Work to complete
With the pictures left out, write every entry down exactly.
+ + +
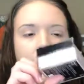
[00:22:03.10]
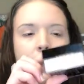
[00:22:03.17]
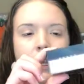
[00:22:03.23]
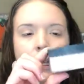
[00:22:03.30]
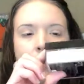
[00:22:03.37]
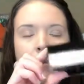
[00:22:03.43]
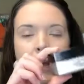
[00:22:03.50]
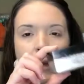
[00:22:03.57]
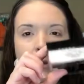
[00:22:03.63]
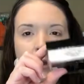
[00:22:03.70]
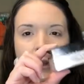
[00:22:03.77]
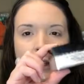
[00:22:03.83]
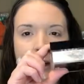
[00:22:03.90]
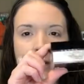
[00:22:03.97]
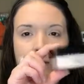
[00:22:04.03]
the
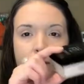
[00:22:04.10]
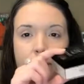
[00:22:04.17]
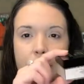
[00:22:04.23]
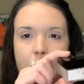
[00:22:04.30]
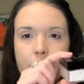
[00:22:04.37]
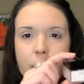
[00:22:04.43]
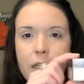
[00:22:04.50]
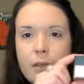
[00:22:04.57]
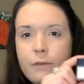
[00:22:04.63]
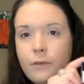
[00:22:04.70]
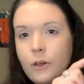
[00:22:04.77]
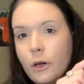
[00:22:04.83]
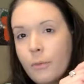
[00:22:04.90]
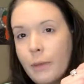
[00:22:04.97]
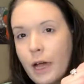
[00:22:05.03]
Maybelline Fit Me
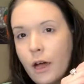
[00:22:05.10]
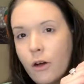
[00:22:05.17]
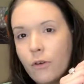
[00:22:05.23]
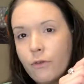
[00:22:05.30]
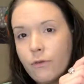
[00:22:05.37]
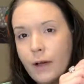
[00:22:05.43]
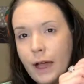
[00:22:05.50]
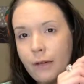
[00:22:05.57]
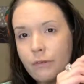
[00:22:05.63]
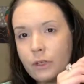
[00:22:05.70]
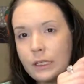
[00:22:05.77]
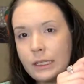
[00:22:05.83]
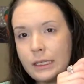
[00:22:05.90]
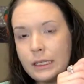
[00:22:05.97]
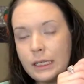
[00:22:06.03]
for about five or
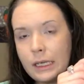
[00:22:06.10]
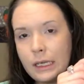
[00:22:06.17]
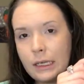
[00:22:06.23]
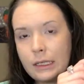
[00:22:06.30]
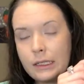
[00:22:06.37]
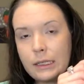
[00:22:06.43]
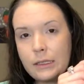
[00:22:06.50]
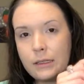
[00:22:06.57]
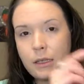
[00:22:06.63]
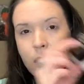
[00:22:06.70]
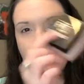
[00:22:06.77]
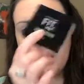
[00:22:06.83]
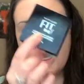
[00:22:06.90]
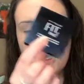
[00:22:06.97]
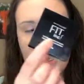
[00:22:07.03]
six.
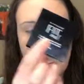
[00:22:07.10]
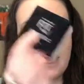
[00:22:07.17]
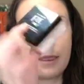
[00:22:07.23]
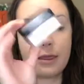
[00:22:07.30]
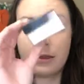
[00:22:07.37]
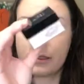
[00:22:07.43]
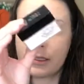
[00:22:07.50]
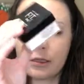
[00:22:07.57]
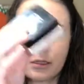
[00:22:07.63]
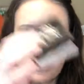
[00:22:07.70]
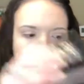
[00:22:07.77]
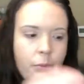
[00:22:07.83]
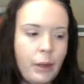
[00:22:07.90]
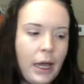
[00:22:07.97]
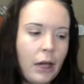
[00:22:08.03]
And this is a
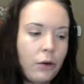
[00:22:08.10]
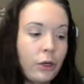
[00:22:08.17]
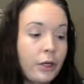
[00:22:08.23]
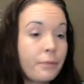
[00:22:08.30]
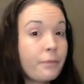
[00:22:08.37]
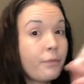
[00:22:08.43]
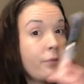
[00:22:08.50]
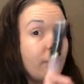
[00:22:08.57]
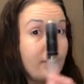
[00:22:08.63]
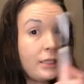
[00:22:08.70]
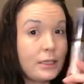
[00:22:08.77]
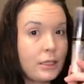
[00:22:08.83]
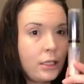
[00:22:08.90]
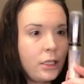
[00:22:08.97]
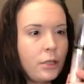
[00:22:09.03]
good powder.
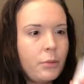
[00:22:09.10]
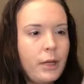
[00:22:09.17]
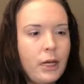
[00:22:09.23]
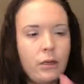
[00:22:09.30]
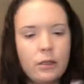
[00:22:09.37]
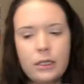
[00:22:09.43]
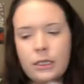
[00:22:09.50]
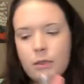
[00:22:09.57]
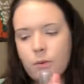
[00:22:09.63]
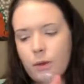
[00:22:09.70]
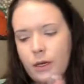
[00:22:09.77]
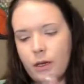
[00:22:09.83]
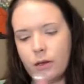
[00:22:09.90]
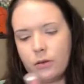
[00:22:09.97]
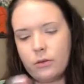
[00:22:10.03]
This is a good powder as
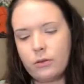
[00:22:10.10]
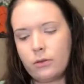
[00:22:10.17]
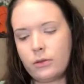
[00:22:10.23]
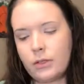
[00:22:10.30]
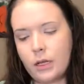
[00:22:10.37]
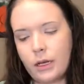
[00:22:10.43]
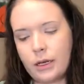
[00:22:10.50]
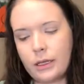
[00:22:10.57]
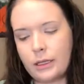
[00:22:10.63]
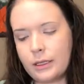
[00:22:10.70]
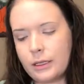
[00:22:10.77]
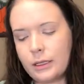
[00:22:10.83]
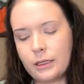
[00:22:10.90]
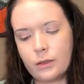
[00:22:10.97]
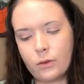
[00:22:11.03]
well. Sorry,
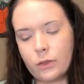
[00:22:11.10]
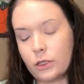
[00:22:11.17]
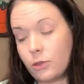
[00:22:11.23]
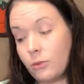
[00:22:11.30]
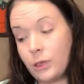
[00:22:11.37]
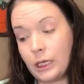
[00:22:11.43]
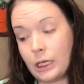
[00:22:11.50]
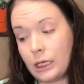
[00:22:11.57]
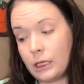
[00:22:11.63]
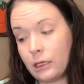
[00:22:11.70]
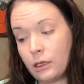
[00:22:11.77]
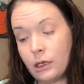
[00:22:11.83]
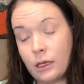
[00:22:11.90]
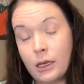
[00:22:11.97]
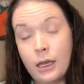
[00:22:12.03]
this is going to be
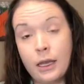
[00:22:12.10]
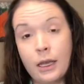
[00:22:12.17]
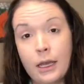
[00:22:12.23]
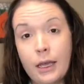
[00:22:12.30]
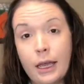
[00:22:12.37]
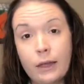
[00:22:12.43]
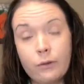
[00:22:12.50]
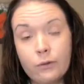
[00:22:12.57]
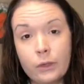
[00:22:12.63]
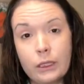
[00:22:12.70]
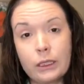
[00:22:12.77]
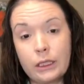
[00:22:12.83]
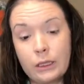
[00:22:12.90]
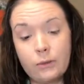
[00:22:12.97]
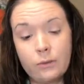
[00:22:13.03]
a
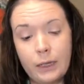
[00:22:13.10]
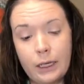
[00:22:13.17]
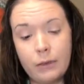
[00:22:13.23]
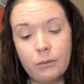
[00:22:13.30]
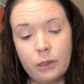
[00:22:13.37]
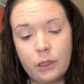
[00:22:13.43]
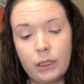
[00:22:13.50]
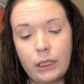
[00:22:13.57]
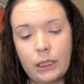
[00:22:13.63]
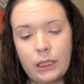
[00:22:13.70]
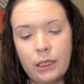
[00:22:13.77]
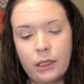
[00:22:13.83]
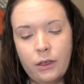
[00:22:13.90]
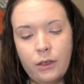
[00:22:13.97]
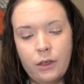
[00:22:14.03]
really
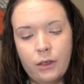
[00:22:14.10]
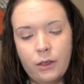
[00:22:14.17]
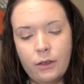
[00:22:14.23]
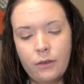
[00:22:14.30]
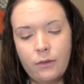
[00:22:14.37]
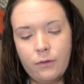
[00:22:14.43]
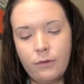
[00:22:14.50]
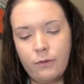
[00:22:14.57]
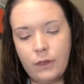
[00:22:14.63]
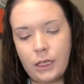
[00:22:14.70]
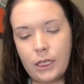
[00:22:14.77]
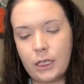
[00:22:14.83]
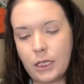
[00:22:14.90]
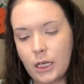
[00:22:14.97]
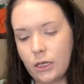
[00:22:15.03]
rambly
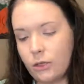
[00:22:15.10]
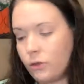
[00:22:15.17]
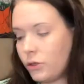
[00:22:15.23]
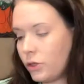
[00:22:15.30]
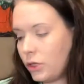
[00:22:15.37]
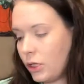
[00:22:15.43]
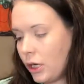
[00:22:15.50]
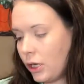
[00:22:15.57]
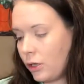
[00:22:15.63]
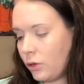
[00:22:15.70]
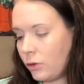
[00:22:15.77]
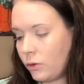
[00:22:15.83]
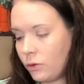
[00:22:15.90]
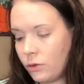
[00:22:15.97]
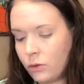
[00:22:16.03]
video,
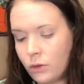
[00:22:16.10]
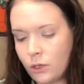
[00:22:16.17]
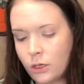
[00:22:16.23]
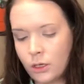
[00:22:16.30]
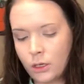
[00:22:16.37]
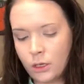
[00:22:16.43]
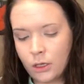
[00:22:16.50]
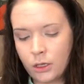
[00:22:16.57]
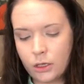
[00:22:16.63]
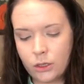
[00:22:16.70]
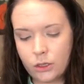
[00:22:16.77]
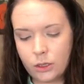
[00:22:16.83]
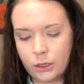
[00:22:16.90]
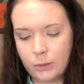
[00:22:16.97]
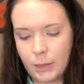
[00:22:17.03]
so
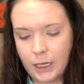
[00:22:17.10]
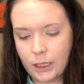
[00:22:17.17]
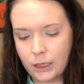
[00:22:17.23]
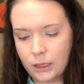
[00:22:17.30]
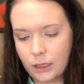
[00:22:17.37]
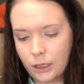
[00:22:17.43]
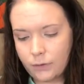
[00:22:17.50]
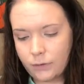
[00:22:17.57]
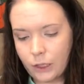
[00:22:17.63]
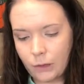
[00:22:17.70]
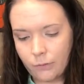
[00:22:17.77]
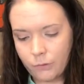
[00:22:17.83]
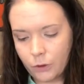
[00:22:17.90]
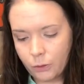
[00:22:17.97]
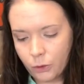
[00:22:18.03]
just make yourself
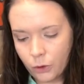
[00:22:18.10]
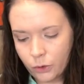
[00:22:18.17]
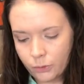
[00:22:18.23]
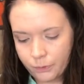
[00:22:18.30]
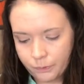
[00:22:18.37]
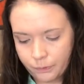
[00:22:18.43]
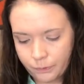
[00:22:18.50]
comfortable.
+ + +
Task response
[00:22:03.10]
[00:22:03.17]
[00:22:03.23]
[00:22:03.30]
[00:22:03.37]
[00:22:03.43]
[00:22:03.50]
[00:22:03.57]
[00:22:03.63]
[00:22:03.70]
[00:22:03.77]
[00:22:03.83]
[00:22:03.90]
[00:22:03.97]
[00:22:04.03]
the
[00:22:04.10]
[00:22:04.17]
[00:22:04.23]
[00:22:04.30]
[00:22:04.37]
[00:22:04.43]
[00:22:04.50]
[00:22:04.57]
[00:22:04.63]
[00:22:04.70]
[00:22:04.77]
[00:22:04.83]
[00:22:04.90]
[00:22:04.97]
[00:22:05.03]
Maybelline Fit Me
[00:22:05.10]
[00:22:05.17]
[00:22:05.23]
[00:22:05.30]
[00:22:05.37]
[00:22:05.43]
[00:22:05.50]
[00:22:05.57]
[00:22:05.63]
[00:22:05.70]
[00:22:05.77]
[00:22:05.83]
[00:22:05.90]
[00:22:05.97]
[00:22:06.03]
for about five or
[00:22:06.10]
[00:22:06.17]
[00:22:06.23]
[00:22:06.30]
[00:22:06.37]
[00:22:06.43]
[00:22:06.50]
[00:22:06.57]
[00:22:06.63]
[00:22:06.70]
[00:22:06.77]
[00:22:06.83]
[00:22:06.90]
[00:22:06.97]
[00:22:07.03]
six.
[00:22:07.10]
[00:22:07.17]
[00:22:07.23]
[00:22:07.30]
[00:22:07.37]
[00:22:07.43]
[00:22:07.50]
[00:22:07.57]
[00:22:07.63]
[00:22:07.70]
[00:22:07.77]
[00:22:07.83]
[00:22:07.90]
[00:22:07.97]
[00:22:08.03]
And this is a
[00:22:08.10]
[00:22:08.17]
[00:22:08.23]
[00:22:08.30]
[00:22:08.37]
[00:22:08.43]
[00:22:08.50]
[00:22:08.57]
[00:22:08.63]
[00:22:08.70]
[00:22:08.77]
[00:22:08.83]
[00:22:08.90]
[00:22:08.97]
[00:22:09.03]
good powder.
[00:22:09.10]
[00:22:09.17]
[00:22:09.23]
[00:22:09.30]
[00:22:09.37]
[00:22:09.43]
[00:22:09.50]
[00:22:09.57]
[00:22:09.63]
[00:22:09.70]
[00:22:09.77]
[00:22:09.83]
[00:22:09.90]
[00:22:09.97]
[00:22:10.03]
This is a good powder as
[00:22:10.10]
[00:22:10.17]
[00:22:10.23]
[00:22:10.30]
[00:22:10.37]
[00:22:10.43]
[00:22:10.50]
[00:22:10.57]
[00:22:10.63]
[00:22:10.70]
[00:22:10.77]
[00:22:10.83]
[00:22:10.90]
[00:22:10.97]
[00:22:11.03]
well. Sorry,
[00:22:11.10]
[00:22:11.17]
[00:22:11.23]
[00:22:11.30]
[00:22:11.37]
[00:22:11.43]
[00:22:11.50]
[00:22:11.57]
[00:22:11.63]
[00:22:11.70]
[00:22:11.77]
[00:22:11.83]
[00:22:11.90]
[00:22:11.97]
[00:22:12.03]
this is going to be
[00:22:12.10]
[00:22:12.17]
[00:22:12.23]
[00:22:12.30]
[00:22:12.37]
[00:22:12.43]
[00:22:12.50]
[00:22:12.57]
[00:22:12.63]
[00:22:12.70]
[00:22:12.77]
[00:22:12.83]
[00:22:12.90]
[00:22:12.97]
[00:22:13.03]
a
[00:22:13.10]
[00:22:13.17]
[00:22:13.23]
[00:22:13.30]
[00:22:13.37]
[00:22:13.43]
[00:22:13.50]
[00:22:13.57]
[00:22:13.63]
[00:22:13.70]
[00:22:13.77]
[00:22:13.83]
[00:22:13.90]
[00:22:13.97]
[00:22:14.03]
really
[00:22:14.10]
[00:22:14.17]
[00:22:14.23]
[00:22:14.30]
[00:22:14.37]
[00:22:14.43]
[00:22:14.50]
[00:22:14.57]
[00:22:14.63]
[00:22:14.70]
[00:22:14.77]
[00:22:14.83]
[00:22:14.90]
[00:22:14.97]
[00:22:15.03]
rambly
[00:22:15.10]
[00:22:15.17]
[00:22:15.23]
[00:22:15.30]
[00:22:15.37]
[00:22:15.43]
[00:22:15.50]
[00:22:15.57]
[00:22:15.63]
[00:22:15.70]
[00:22:15.77]
[00:22:15.83]
[00:22:15.90]
[00:22:15.97]
[00:22:16.03]
video,
[00:22:16.10]
[00:22:16.17]
[00:22:16.23]
[00:22:16.30]
[00:22:16.37]
[00:22:16.43]
[00:22:16.50]
[00:22:16.57]
[00:22:16.63]
[00:22:16.70]
[00:22:16.77]
[00:22:16.83]
[00:22:16.90]
[00:22:16.97]
[00:22:17.03]
so
[00:22:17.10]
[00:22:17.17]
[00:22:17.23]
[00:22:17.30]
[00:22:17.37]
[00:22:17.43]
[00:22:17.50]
[00:22:17.57]
[00:22:17.63]
[00:22:17.70]
[00:22:17.77]
[00:22:17.83]
[00:22:17.90]
[00:22:17.97]
[00:22:18.03]
just make yourself
[00:22:18.10]
[00:22:18.17]
[00:22:18.23]
[00:22:18.30]
[00:22:18.37]
[00:22:18.43]
[00:22:18.50]
comfortable.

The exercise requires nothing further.